- Born: c. 1970 (age c. 55)
- Education: Claremont McKenna College (BA) Northwestern University (MBA)
- Title: CEO, Liberty United
- Spouse: Cara Buono
- Children: 1 daughter

= Peter Thum =

American businessman

Peter Thum (born c. 1970) is an American businessman. He has founded several companies and not-for-profit organizations. He is best known for creating the brand Ethos Water and leading the company as its president through its acquisition by Starbucks.

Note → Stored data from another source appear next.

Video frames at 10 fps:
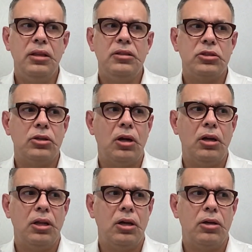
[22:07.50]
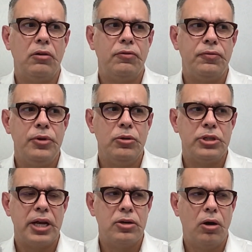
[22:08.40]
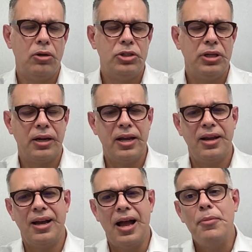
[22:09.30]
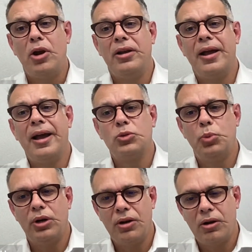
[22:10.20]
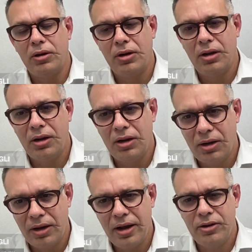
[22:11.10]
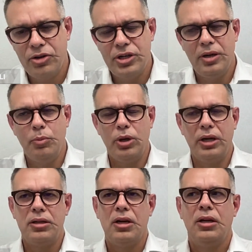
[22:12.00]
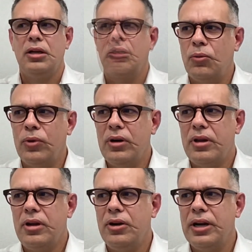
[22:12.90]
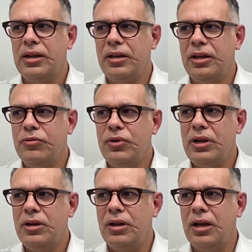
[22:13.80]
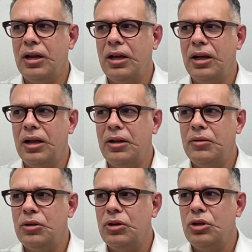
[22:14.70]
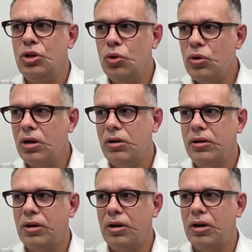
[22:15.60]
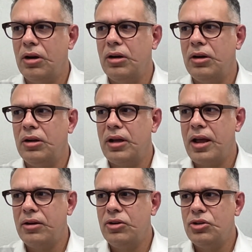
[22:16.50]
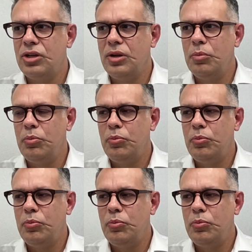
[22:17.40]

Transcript: there's a lot of new technology. Again, I'm not an expert on energy, but we are hearing even nuclear energy,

== Early career and education ==
Thum graduated from Claremont McKenna College in 1990 with a degree in government. He then moved to Berlin, Germany, after the fall of the Berlin Wall. He went on to earn an MBA from The Kellogg School of Management at Northwestern University.

== Entrepreneurship ==
=== Ethos Water ===
In 2001, while working on a consulting project in South Africa for McKinsey & Company, Thum met people who lived in the townships and countryside who did not have access to safe water and adequate sanitation. These experiences inspired him to come up with the idea for Ethos Water. Thum led Ethos as president through its acquisition by Starbucks in 2005. From 2005 to 2008, he managed Ethos and other businesses as a vice president of Starbucks and guided its philanthropy as a Director of the Starbucks Foundation.

=== Giving Water ===
In 2008, Thum founded the not-for-profit organization Giving Water. Its mission is to fund programs providing water, adequate sanitation and hygiene education for children in need. Since then Giving Water has funded programs for over 6,000 school children in Kenya.

=== Fonderie 47 ===
Thum cofounded and is CEO of Fonderie 47, a brand formed in 2009 to turn assault rifles into jewelry, watches and accessories, under the stated aim of reducing the number and impact of assault rifles and other small arms.

=== Liberty United ===
In 2013, Thum launched Liberty United, an organization that partners with American communities and law enforcement to take illegal guns and bullet shell casings released from evidence and to create jewelry and other accessories in order to fund programs to reduce gun violence. Mark Ruffalo participated in the launch of the project. The organization provides children with extracurricular academic, sports and art classes, as well as job training.

== Other work ==
Thum advises companies and not-for-profit organizations on strategic issues including growth, marketing, corporate social responsibility programs, fundraising, and venture creation. He speaks about business and social topics at conferences and in the media. He also serves on the boards for several companies and organizations focused on service, including FEED projects.

He has served on multiple boards, including those of The Center for Human Rights at Claremont McKenna College; The Starbucks Foundation; The Fund for Global Human Rights; USA for UNHCR (The UN Refugee Agency); Impossible to Possible; The Deans Council of the Robert F. Wagner Graduate School of Public Service; Feed Projects, and; Tactivate.

== Awards and recognition ==
In April 2017, Thum received the For the Love of Children award from Children’s Home & Aid of Illinois.

In December 2015, Thum’s work was featured in the global advertising campaign of the Cross Pen Company.

In September 2015, Thum was featured in the global advertising campaign for UBS and photographed by Annie Leibovitz.

In October 2014, Thum was featured by Levi Strauss & Co. in its Unzipped series on innovators.

In April 2012, the Tribeca Film Festival and the Disruptor Foundation awarded Thum the Disruptive Innovation Award.

== Personal life ==
As of 2010, Thum lives in Greenwich Village, Manhattan, with his wife, actress Cara Buono, and their daughter.